- **Work instruction**:
Your task is to copy the listing exactly, with the pictures left out.
——————
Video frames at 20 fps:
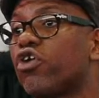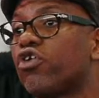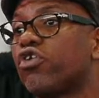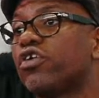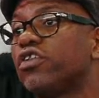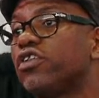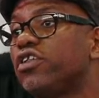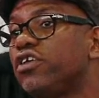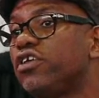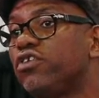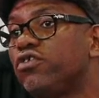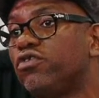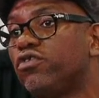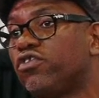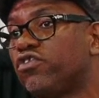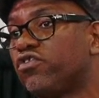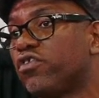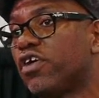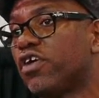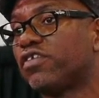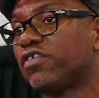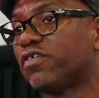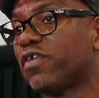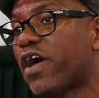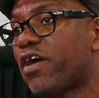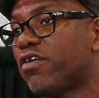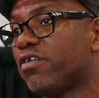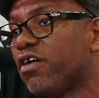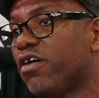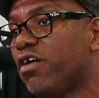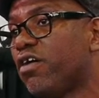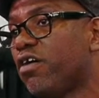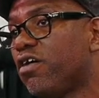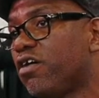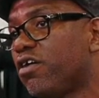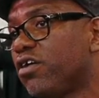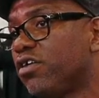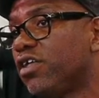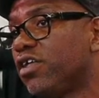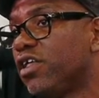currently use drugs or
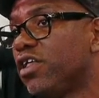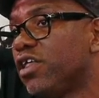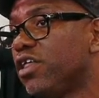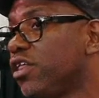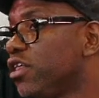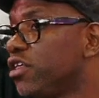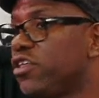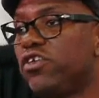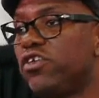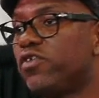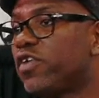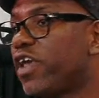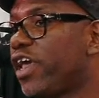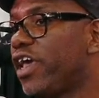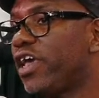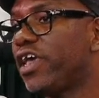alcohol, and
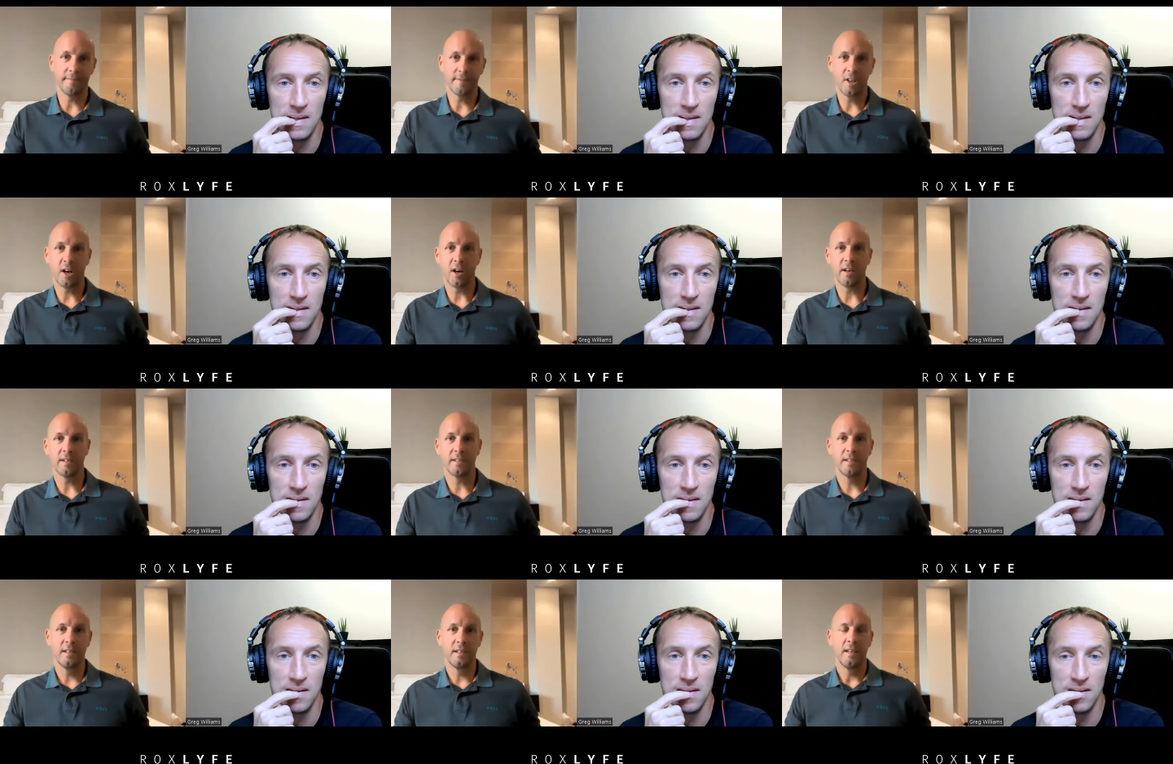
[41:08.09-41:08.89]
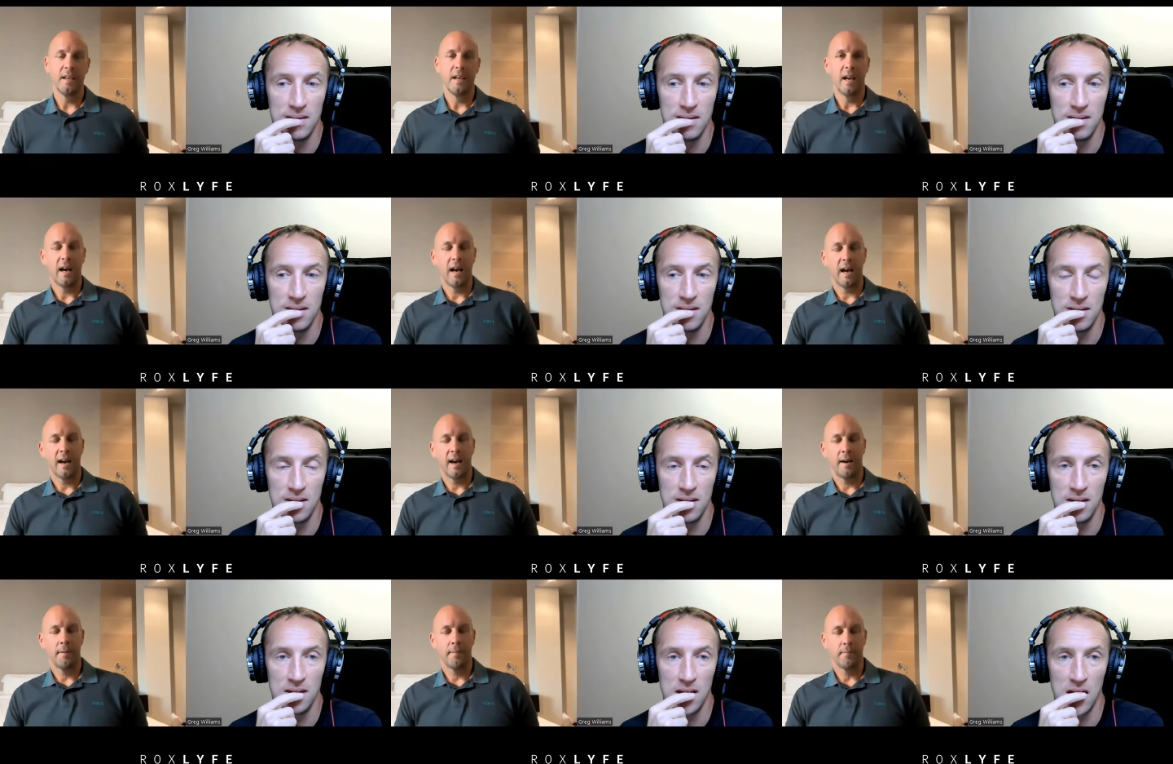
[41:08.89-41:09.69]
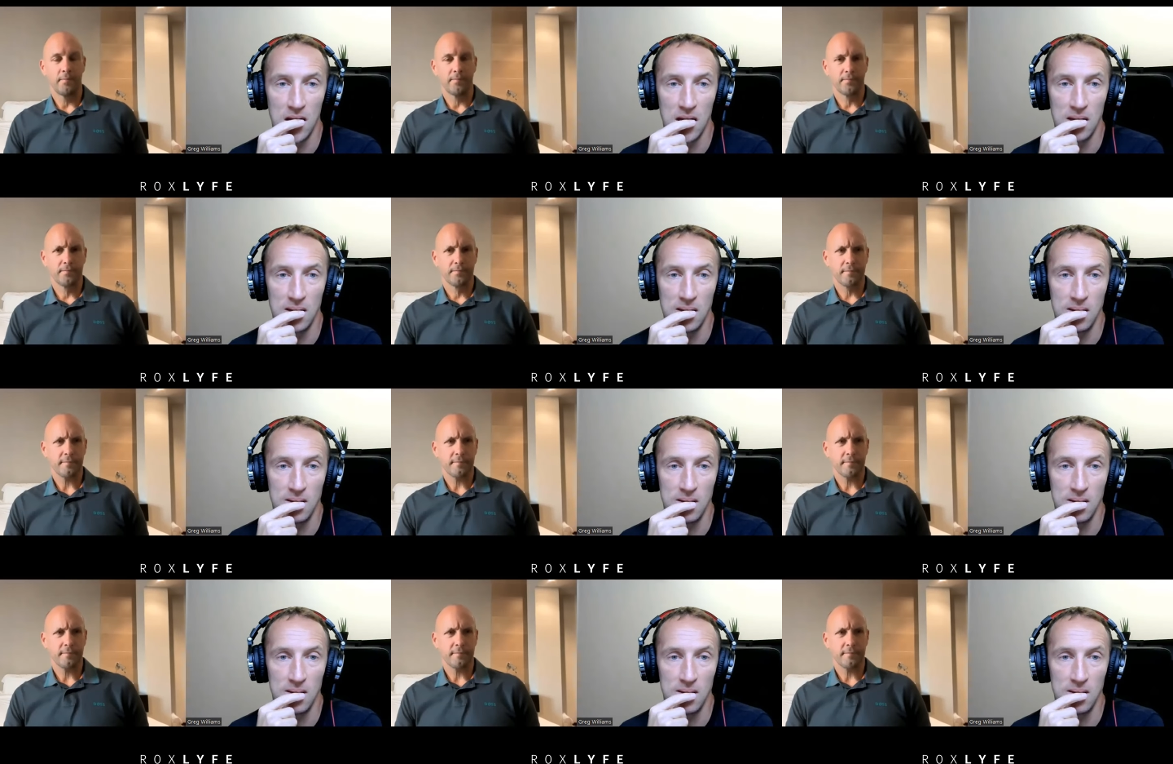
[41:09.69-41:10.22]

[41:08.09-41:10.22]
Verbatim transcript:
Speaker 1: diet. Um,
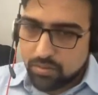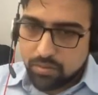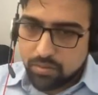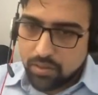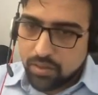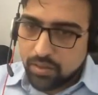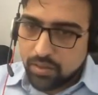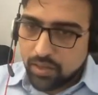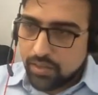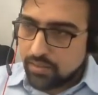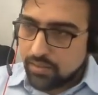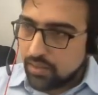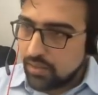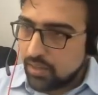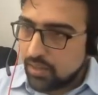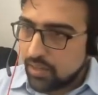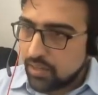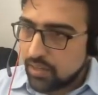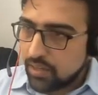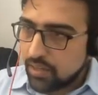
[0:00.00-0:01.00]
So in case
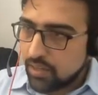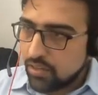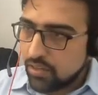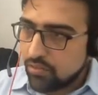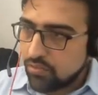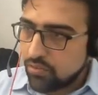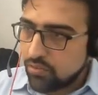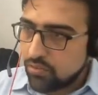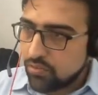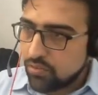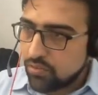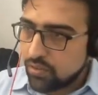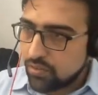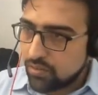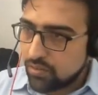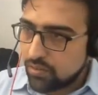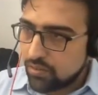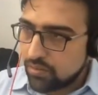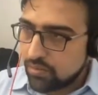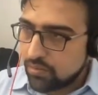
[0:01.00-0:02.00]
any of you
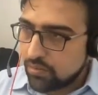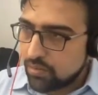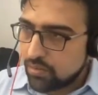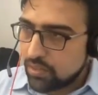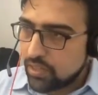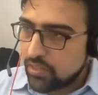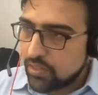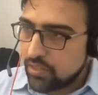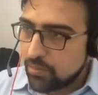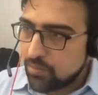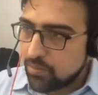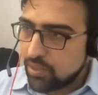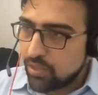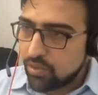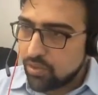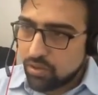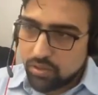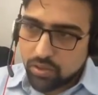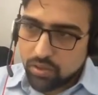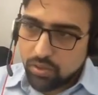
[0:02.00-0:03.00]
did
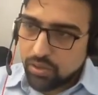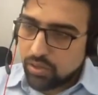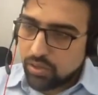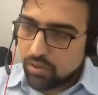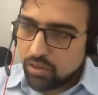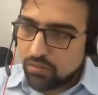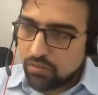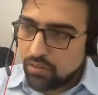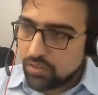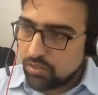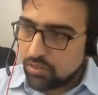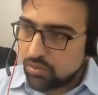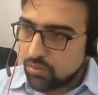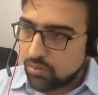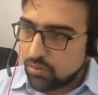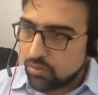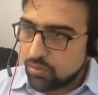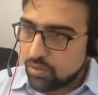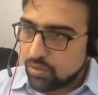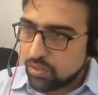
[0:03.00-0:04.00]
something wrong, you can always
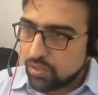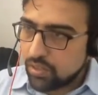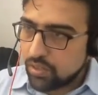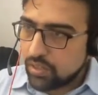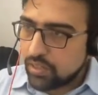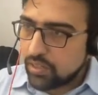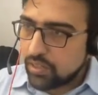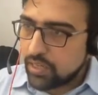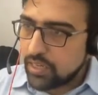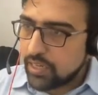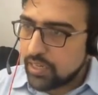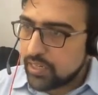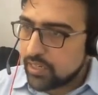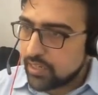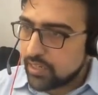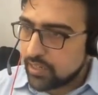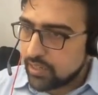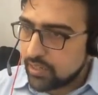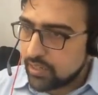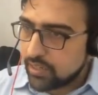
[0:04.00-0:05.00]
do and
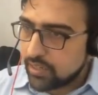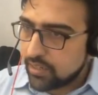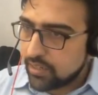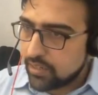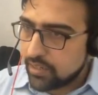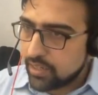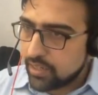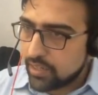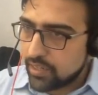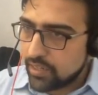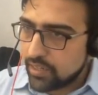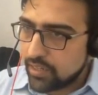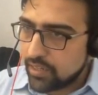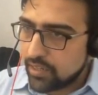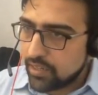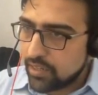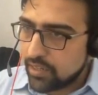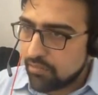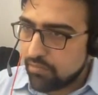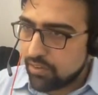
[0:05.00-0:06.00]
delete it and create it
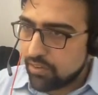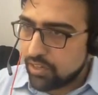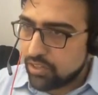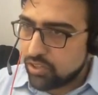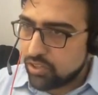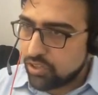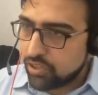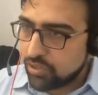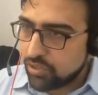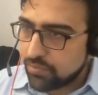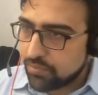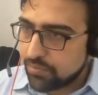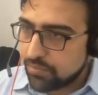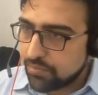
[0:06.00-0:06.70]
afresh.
——————
- **Finished exercise**:
Video frames at 20 fps:
currently use drugs or
alcohol, and
[41:08.09-41:08.89]
[41:08.89-41:09.69]
[41:09.69-41:10.22]

[41:08.09-41:10.22]
Verbatim transcript:
Speaker 1: diet. Um,
[0:00.00-0:01.00]
So in case
[0:01.00-0:02.00]
any of you
[0:02.00-0:03.00]
did
[0:03.00-0:04.00]
something wrong, you can always
[0:04.00-0:05.00]
do and
[0:05.00-0:06.00]
delete it and create it
[0:06.00-0:06.70]
afresh.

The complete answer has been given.